Shallow Thoughts : tags : git

Akkana's Musings on Open Source Computing and Technology, Science, and Nature.

Sat, 05 Aug 2017

Keeping Git Branches in Sync

I do most of my coding on my home machine. But when I travel (or sit in boring meetings), sometimes I do a little hacking on my laptop. Most of my code is hosted in GitHub repos, so when I travel, I like to update all the repos on the laptop to make sure I have what I need even when I'm offline.

That works great as long as I don't make branches. I have a variable $myrepos that lists all the github repositories where I want to contribute, and with a little shell alias it's easy enough to update them all:

allgit() {
    pushd ~
    foreach repo ($myrepos)
        echo $repo :
        cd ~/src/$repo
        git pull
    end
    popd
}

That works well enough -- as long as you don't use branches.

Git's branch model seems to be that branches are for local development, and aren't meant to be shared, pushed, or synchronized among machines. It's ridiculously difficult in git to do something like, "for all branches on the remote server, make sure I have that branch and it's in sync with the server." When you create branches, they don't push to the server by default, and it's remarkably difficult to figure out which of your branches is actually tracking a branch on the server.

A web search finds plenty of people asking, and most of the Git experts answering say things like "Just check out the branch, then pull." In other words, if you want to work on a branch, you'd better know before you go offline exactly which branches in which repositories might have been created or updated since the last time you worked in that repository on that machine. I guess that works if you only ever work on one project in one repo and only on one or two branches at a time. It certainly doesn't work if you need to update lots of repos on a laptop for the first time in two weeks.

Further web searching does find a few possibilities. For checking whether there are files modified that need to be committed, git status --porcelain -uno works well. For checking whether changes are committed but not pushed, git for-each-ref --format="%(refname:short) %(push:track)" refs/heads | fgrep '[ahead' works ... if you make an alias so you never have to look at it.

Figuring out whether branches are tracking remotes is a lot harder. I found some recommendations like git branch -r | grep -v '\->' | while read remote; do git branch --track "${remote#origin/}" "$remote"; done and for remote in `git branch -r`; do git branch --track ${remote#origin/} $remote; done but neither of them really did what I wanted. I was chasing down the rabbit hole of writing shell loops using variables like

  localbranches=("${(@f)$(git branch | sed 's/..//')}")
  remotebranches=("${(@f)$(git branch -a | grep remotes | grep -v HEAD | grep -v master | sed 's_remotes/origin/__' | sed 's/..//')}")
when I thought, there must be a better way. Maybe using Python bindings?

git-python

In Debian, the available packages for Git Python bindings are python-git, python-pygit2, and python-dulwich. Nobody on #python seemed to like any of them, but based on quick attempts with all three, python-git seemed the most straightforward. Confusingly, though Debian calls it python-git, it's called "git-python" in its docs or in web searches, and it's "import git" when you use it.

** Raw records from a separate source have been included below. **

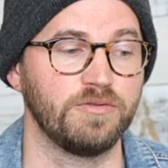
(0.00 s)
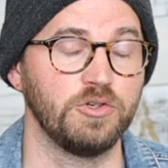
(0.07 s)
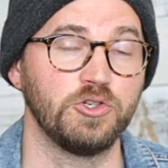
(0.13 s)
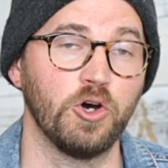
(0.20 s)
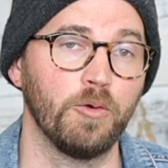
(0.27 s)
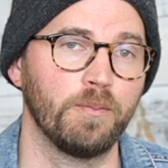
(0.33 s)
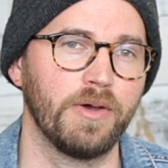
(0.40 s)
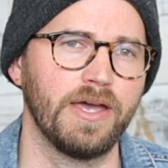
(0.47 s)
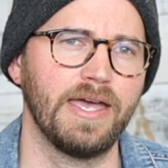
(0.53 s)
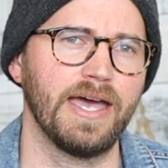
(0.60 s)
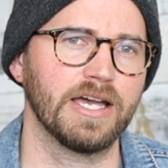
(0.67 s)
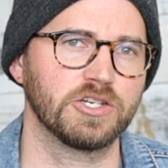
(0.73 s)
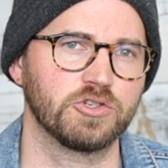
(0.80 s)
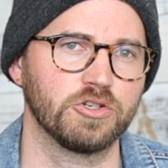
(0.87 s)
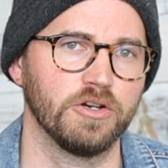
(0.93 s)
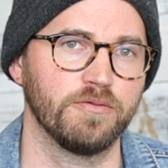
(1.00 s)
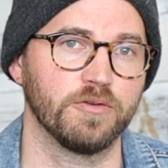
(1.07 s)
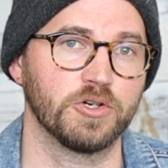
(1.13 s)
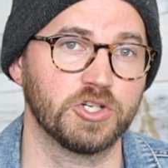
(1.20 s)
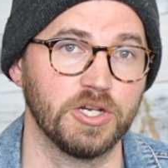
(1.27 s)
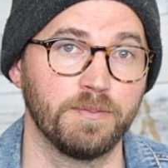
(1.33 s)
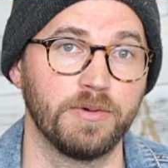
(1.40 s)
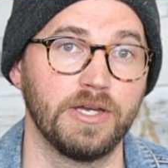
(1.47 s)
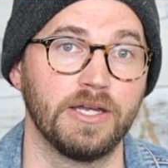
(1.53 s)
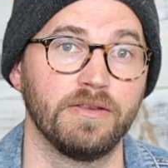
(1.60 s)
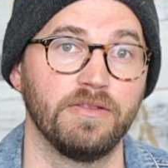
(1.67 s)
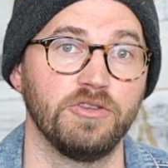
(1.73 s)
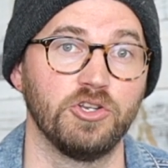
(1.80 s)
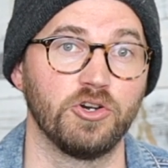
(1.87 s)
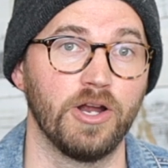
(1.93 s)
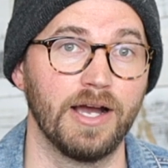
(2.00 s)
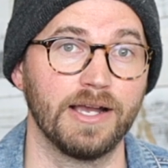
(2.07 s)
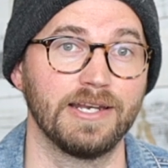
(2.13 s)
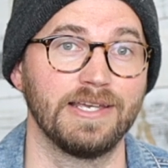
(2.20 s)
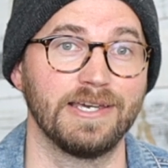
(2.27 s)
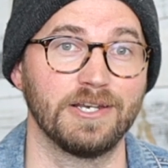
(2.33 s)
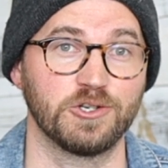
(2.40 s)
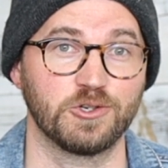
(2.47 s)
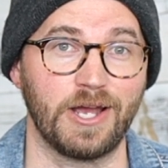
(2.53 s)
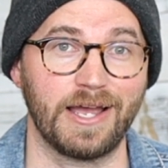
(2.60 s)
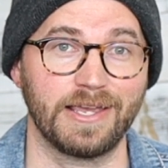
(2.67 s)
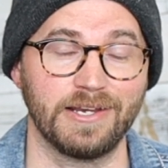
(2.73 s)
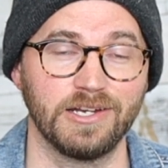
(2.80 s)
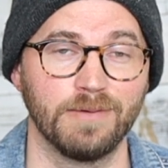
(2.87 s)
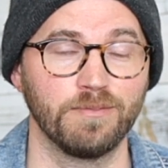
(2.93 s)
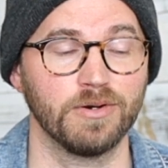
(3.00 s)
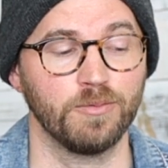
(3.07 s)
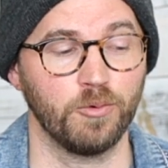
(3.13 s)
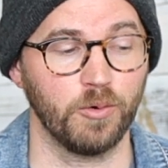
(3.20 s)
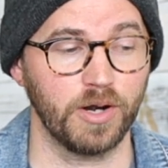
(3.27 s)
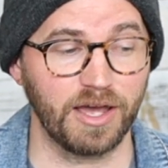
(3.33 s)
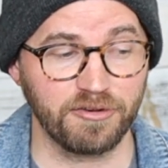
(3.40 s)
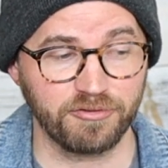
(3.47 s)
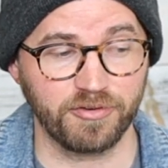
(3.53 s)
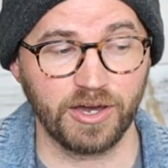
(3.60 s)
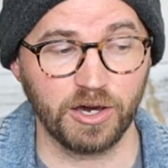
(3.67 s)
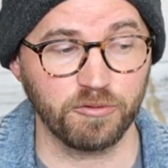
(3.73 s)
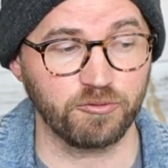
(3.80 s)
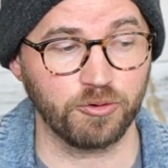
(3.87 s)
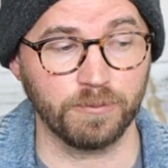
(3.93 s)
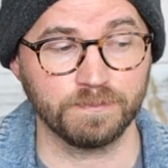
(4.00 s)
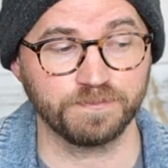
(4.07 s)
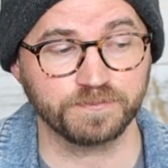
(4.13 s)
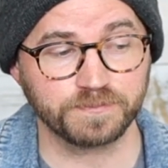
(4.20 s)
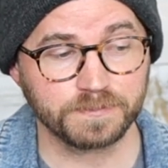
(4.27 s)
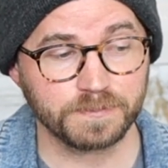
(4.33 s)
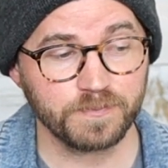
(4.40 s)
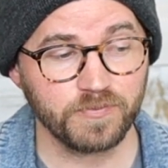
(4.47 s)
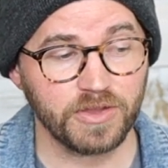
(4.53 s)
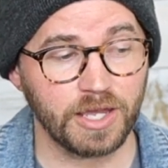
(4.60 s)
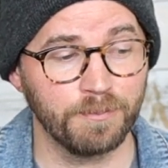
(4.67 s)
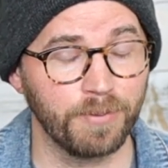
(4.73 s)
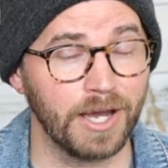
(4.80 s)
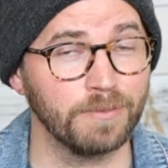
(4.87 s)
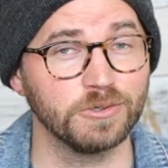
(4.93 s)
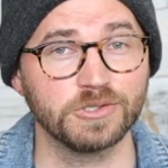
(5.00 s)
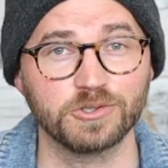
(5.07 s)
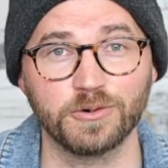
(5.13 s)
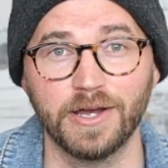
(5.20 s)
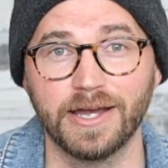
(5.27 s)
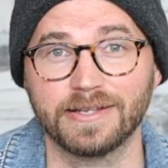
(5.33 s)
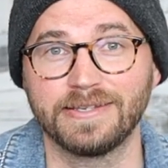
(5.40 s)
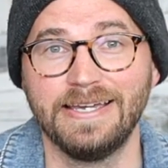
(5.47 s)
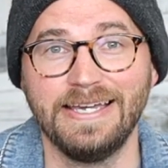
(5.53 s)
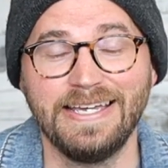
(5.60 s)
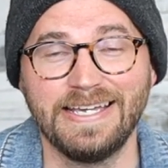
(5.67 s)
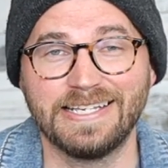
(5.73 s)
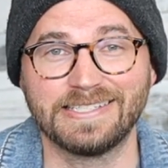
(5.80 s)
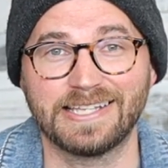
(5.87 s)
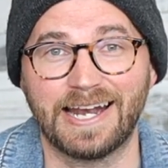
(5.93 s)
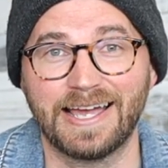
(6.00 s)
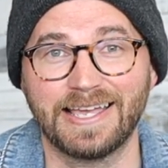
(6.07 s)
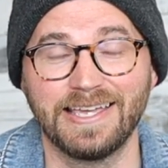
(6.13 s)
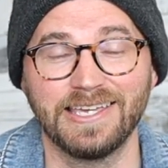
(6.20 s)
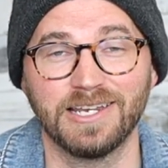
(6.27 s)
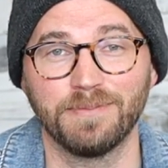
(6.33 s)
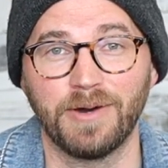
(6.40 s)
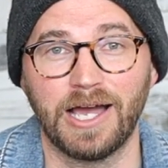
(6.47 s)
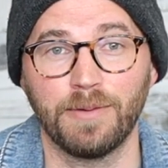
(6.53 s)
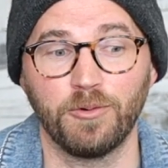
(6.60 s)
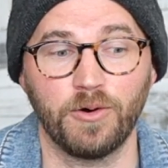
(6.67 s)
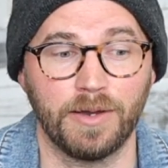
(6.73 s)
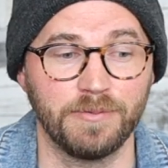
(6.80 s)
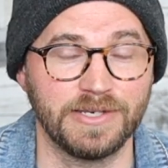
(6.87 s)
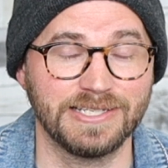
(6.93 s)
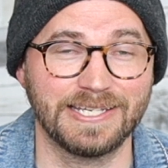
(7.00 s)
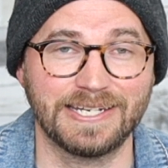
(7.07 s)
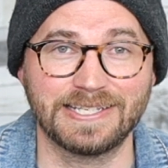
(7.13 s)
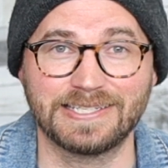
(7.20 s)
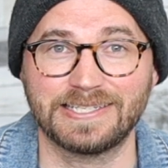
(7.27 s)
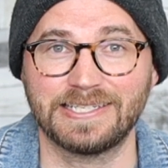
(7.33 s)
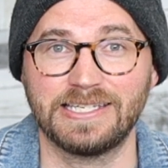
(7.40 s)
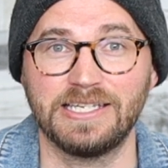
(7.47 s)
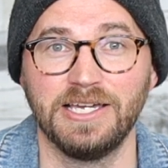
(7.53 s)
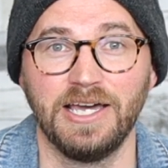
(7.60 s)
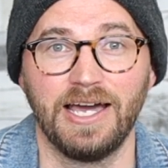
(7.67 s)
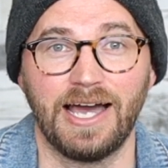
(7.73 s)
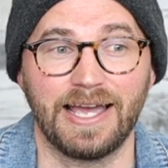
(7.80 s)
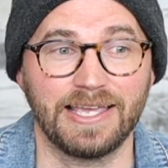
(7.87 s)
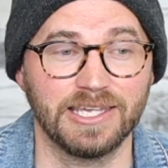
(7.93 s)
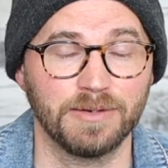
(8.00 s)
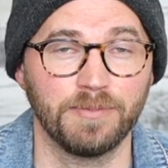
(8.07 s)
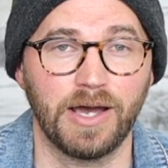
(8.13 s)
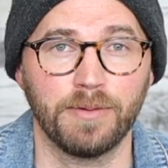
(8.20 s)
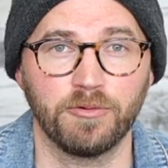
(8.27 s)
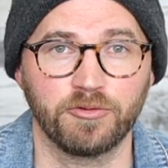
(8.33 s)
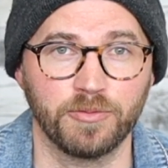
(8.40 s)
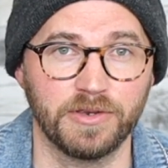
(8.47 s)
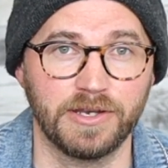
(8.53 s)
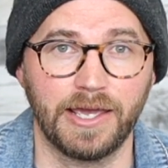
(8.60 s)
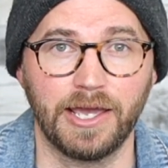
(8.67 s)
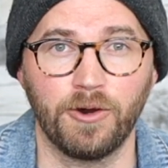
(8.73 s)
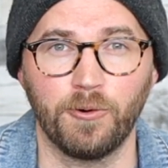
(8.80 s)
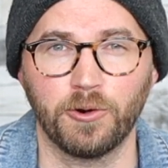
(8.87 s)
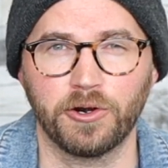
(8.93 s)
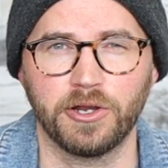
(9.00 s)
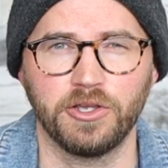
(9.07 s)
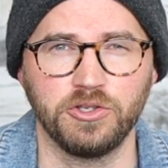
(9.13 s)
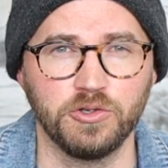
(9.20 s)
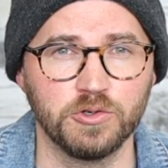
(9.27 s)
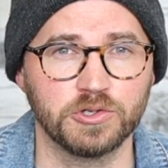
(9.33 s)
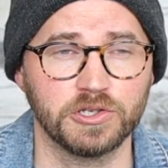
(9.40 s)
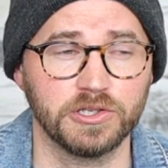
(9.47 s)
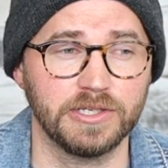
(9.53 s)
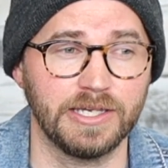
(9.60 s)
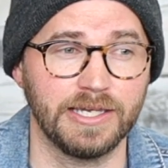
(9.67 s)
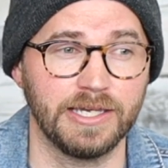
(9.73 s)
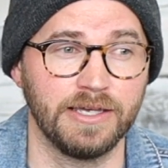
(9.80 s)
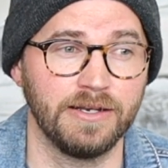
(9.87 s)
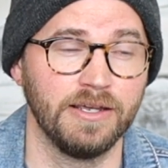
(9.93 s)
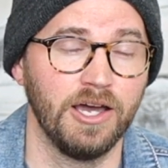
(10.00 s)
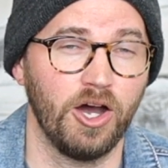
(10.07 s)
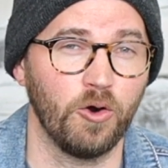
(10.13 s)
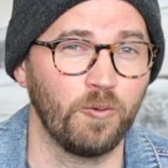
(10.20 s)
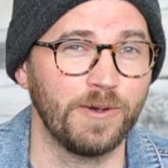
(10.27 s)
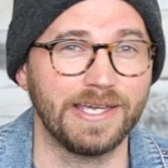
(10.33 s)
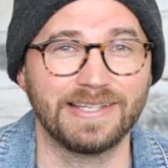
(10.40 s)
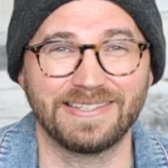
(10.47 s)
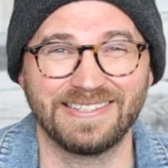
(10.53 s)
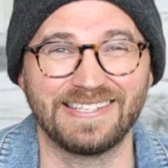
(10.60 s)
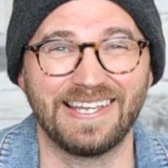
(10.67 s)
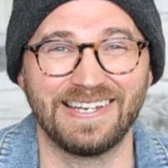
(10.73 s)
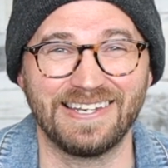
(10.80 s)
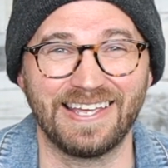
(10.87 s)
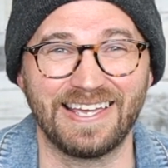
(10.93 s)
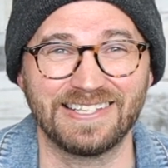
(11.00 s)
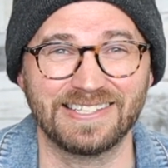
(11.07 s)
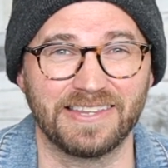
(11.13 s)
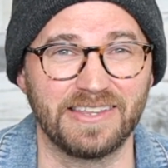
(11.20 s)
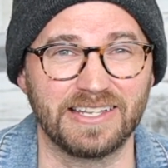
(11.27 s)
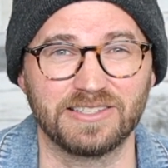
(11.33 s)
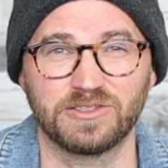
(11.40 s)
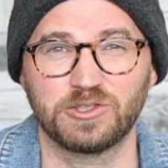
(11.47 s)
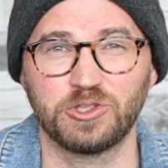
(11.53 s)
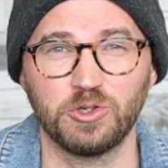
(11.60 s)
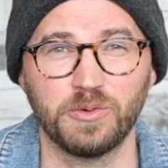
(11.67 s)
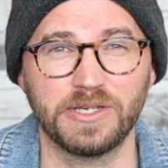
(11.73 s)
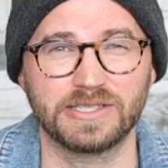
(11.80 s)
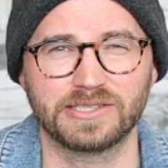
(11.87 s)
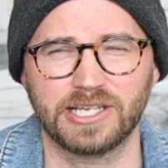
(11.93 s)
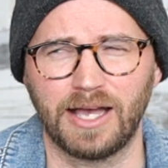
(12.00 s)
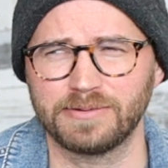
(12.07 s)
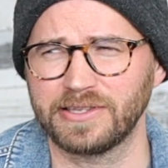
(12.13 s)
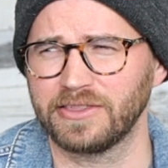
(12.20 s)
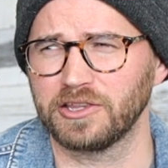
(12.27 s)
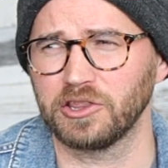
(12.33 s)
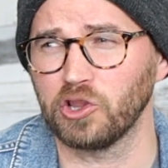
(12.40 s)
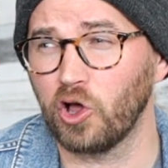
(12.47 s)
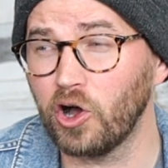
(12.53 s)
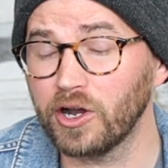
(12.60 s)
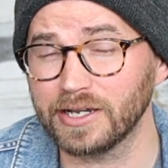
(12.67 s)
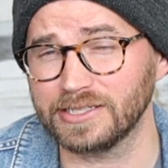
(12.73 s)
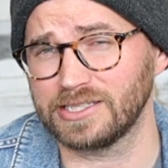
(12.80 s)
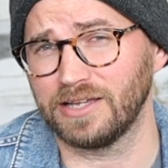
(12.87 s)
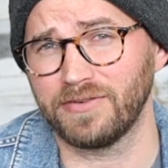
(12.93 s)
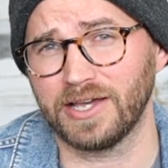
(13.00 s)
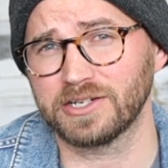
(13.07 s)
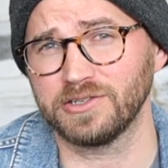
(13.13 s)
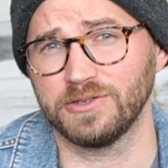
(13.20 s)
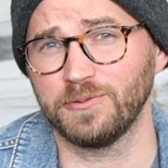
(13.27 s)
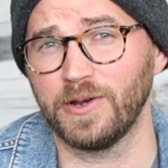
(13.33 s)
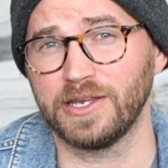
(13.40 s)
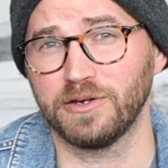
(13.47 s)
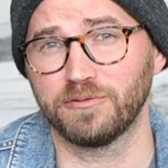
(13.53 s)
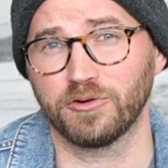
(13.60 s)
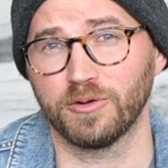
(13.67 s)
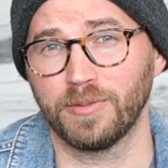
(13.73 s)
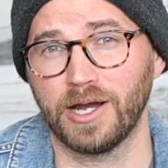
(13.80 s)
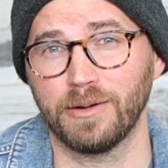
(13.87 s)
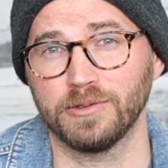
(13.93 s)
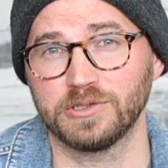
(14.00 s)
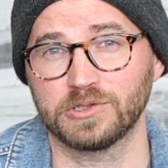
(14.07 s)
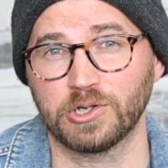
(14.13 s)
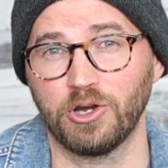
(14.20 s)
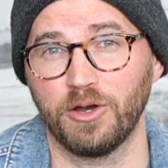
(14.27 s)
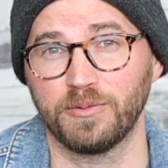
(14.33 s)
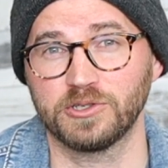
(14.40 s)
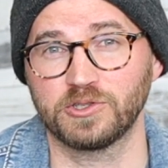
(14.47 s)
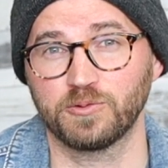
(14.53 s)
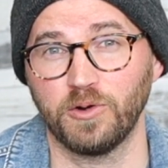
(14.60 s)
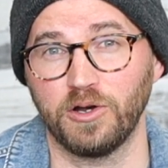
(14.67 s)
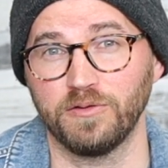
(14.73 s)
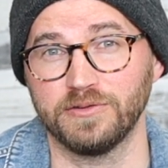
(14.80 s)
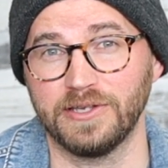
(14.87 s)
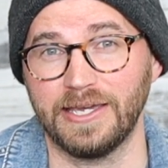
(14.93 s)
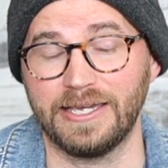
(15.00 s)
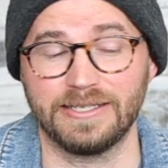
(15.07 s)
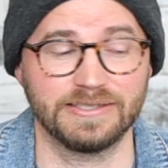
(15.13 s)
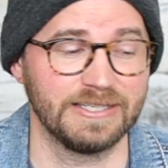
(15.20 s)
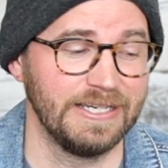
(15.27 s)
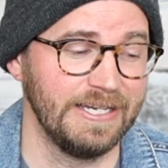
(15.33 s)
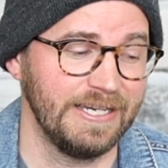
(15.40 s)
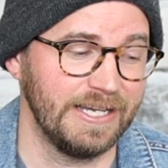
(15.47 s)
if you don't pay extra for shipping, you're not going to get a tracking number. But what i found from Bibles Direct is that I can get a Bible. I'm in Tennessee. I can get a Bible from the day I order it, usually in a week to 10 days. I think it's two weeks tops. And the longest I've actually waited for a Bible to show up is 12 days.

It's pretty straightforward to use, at least for simple things. You can create a Repo object with

from git import Repo
repo = Repo('.')
and then you can get lists like repo.heads (local branches), repo.refs (local and remote branches and other refs such as tags), etc. Once you have a ref, you can use ref.name, check whether it's tracking a remote branch with ref.tracking_branch(), and make it track one with ref.set_tracking_branch(remoteref). That makes it very easy to get a list of branches showing which ones are tracking a remote branch, something that had proved almost impossible with the git command line.

Nice. But now I wanted more: I wanted to replace those baroque git status --porcelain and git for-each-ref commands I had been using to check whether my repos needed committing or pushing. That proved harder.

Checking for uncommitted files, I decided it would be easiest stick with the existing git status --porcelain -uno. Which was sort of true. git-python lets you call git commands, for cases where the Python bindings aren't quite up to snuff yet, but it doesn't handle all cases. I could call:

    output = repo.git.status(porcelain=True)
but I never did find a way to pass the -uno; I tried u=False, u=None, and u="no" but none of them worked. But -uno actually isn't that important so I decided to do without it.

I found out later that there's another way to call the git command, using execute, which lets you pass the exact arguments you'd pass on the command line. It didn't work to call for-each-ref the way I'd called repo.git.status (repo.git.for_each_ref isn't defined), but I could call it this way:

    foreachref = repo.git.execute(['git', 'for-each-ref',
                                   '--format="%(refname:short) %(push:track)"',
                                   'refs/heads'])
and then parse the output looking for "[ahead]". That worked, but ... ick. I wanted to figure out how to do that using Python.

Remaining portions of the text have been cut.